Карлик пожал плечами и, подмигнув Дарье, весело поинтересовался:

– А ты-то чего такой смурной? Или, может, и у тебя проблемы? С пищеварением?

– Марик!

– Ну мало ли, я ж так, а вдруг да инфекция… ладно, – он посерьезнел в момент. – Хорошо, что ты пришел, а то я уже и звонить собирался. Тут по делу одному поговорить бы надо, или ты занят? Девушка, отпустите кавалера, верну целым и невредимым.

– Это мой помощник. Новый. По делам.

Марик тотчас поклонился, приложился к ручке, при этом по взгляду его, враз ставшему масленым, Дарья поняла: зачислили ее отнюдь не в помощники. Точнее, не только в помощники.

Бежать отсюда.

– Марик, оставь ее в покое. Иди сюда. Смотри. – Ефим вытащил из кармана связку ключей.

Щелкнул замок, беззвучно отворилась дверь, но Ряхов не спешил войти в кабинет. Он замер на пороге, подавшись вперед и вытянув шею, словно желая разглядеть что-то внутри. Интересно, что?

– Чего там? – озвучил Марик Дашкин вопрос. И протиснулся между косяком и Ряховым. – Ничего. Пусто. А ты, брат, параноик.

Только тогда Ефим вошел. Дарье было видно, как он осторожно, крадучись идет по стенке, потом, добравшись до окна, разворачивается и повторяет маневр.

– Ненормальный, – хмыкнул Марик. – Что с тобой, Ефимушка? А вы, девушка, не стойте, не стойте. Пальтишко снимите и сготовьте-ка нам кофейку. Умеете?

Дашка кивнула.

– Вот и ладненько. Ефим, если ты объяснишь, что с тобой происходит, то я смогу помочь.

– Здесь должен быть труп, – отозвался Ряхин, остановившись.

– Ну ты… нет, я все, конечно, понимаю, но… давай Громова позовем? А что, если труп, то это по его части… девушка, не стойте столбом! Разденьтесь и вызовите Громова.

– Не надо. Это шутка была. Наверное.

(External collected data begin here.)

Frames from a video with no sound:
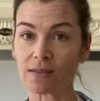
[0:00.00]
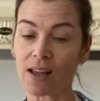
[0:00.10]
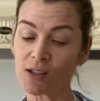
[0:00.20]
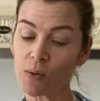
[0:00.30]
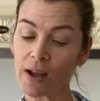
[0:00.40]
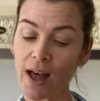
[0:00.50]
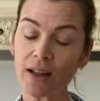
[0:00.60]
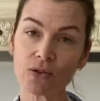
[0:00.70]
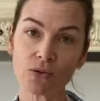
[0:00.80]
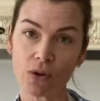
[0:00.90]
That's why I had
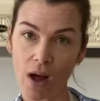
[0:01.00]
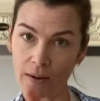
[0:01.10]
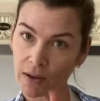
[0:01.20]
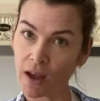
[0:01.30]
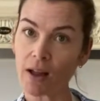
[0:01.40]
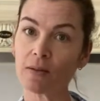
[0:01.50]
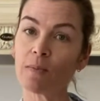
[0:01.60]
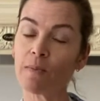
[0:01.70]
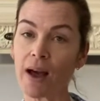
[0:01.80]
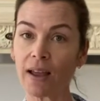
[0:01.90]
to uh, cut
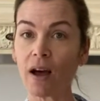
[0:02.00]
my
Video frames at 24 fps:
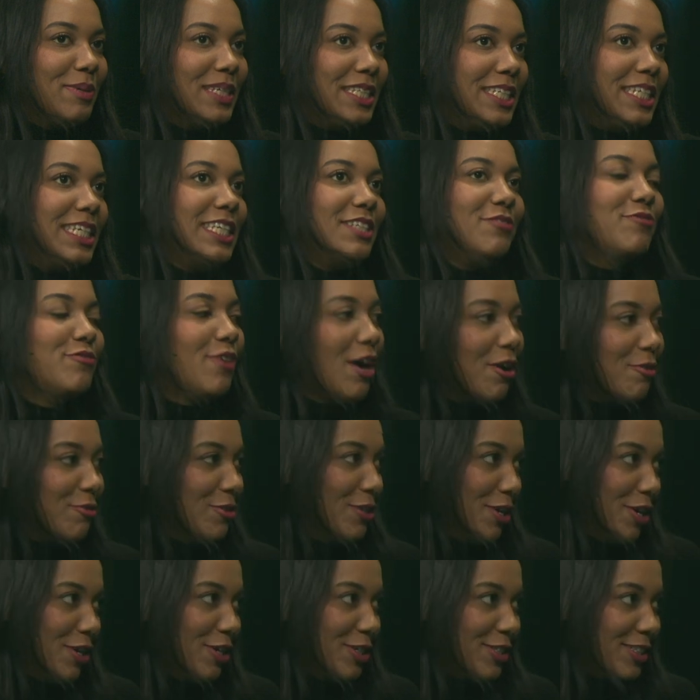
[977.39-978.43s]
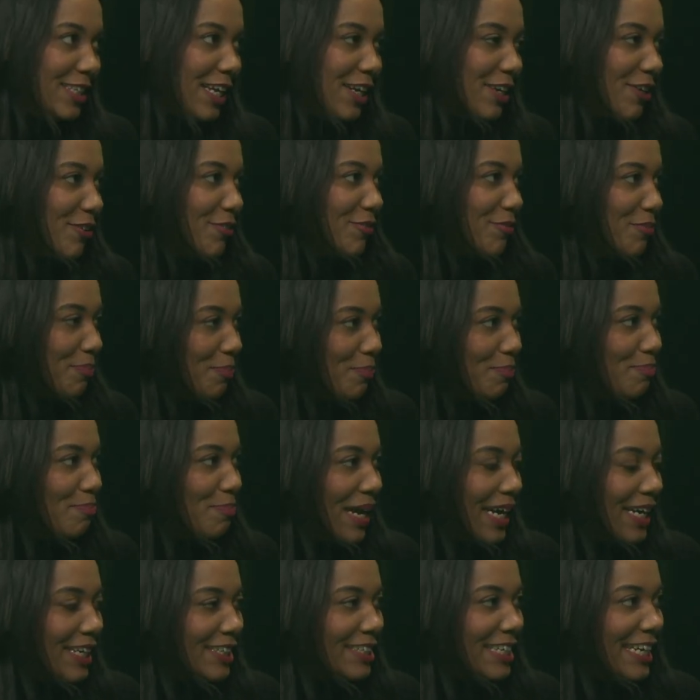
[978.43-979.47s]
with these founders that you've
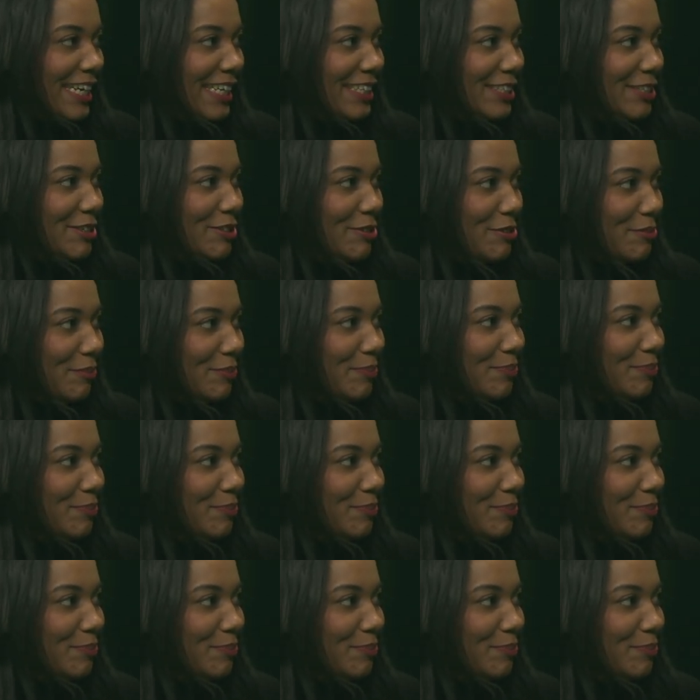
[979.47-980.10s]
built into?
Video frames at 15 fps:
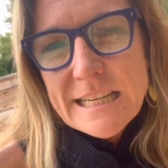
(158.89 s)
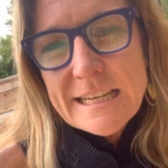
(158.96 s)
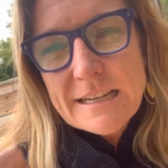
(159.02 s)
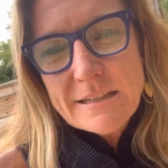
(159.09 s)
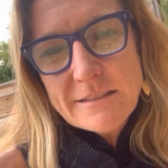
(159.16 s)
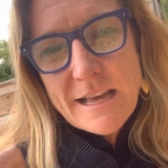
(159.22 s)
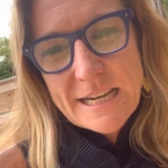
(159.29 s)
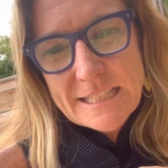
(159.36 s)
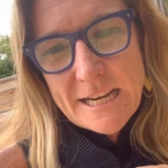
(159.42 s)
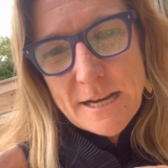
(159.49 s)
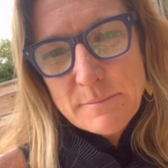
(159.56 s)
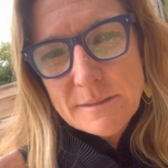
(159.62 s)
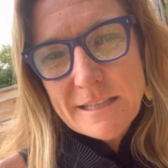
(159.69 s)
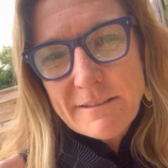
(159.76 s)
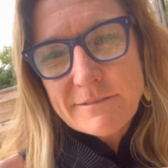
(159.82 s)
and a lot of
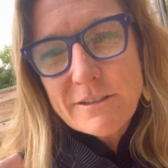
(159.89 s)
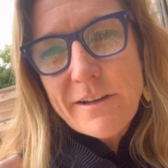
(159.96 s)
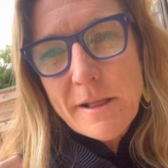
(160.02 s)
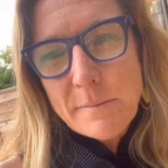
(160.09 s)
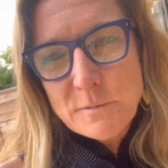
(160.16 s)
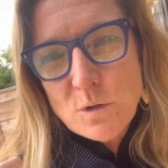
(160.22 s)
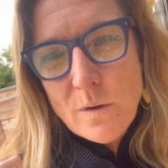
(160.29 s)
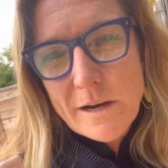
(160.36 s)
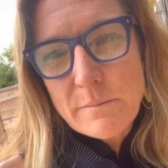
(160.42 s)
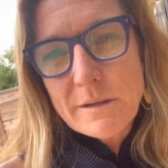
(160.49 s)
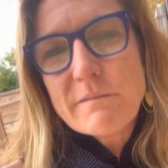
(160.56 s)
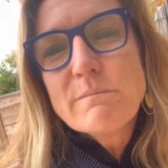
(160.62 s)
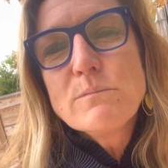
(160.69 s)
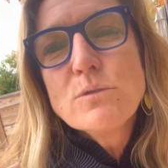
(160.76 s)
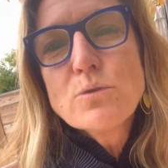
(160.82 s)
times they've developed quite a bit of
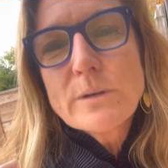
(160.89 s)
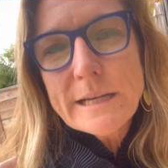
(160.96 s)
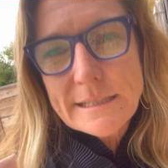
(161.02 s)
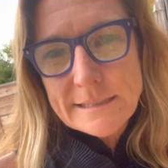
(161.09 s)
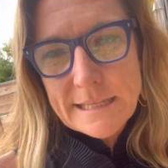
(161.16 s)
mucus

Трупов нет.

– Не надо Громова, – спокойно согласился Марик, – но раздеться все-таки нужно. И кофейку… Ефим, она вообще разговаривать умеет? Или ты глухонемую нанял?

– Умею, – обидевшись, сказала Дашка. – И кофе сделаю. Сейчас.

«Сейчас» не получилось. Это из-за пуговиц все, из-за крупных желтых пуговиц, покрытых скользкой эмалью. Они туго входили в петли, а выходить и вовсе не желали, наоборот, прочно застряв, словно издевались над Дашкой, выставляя ее перед чернявым Мариком полной дурой.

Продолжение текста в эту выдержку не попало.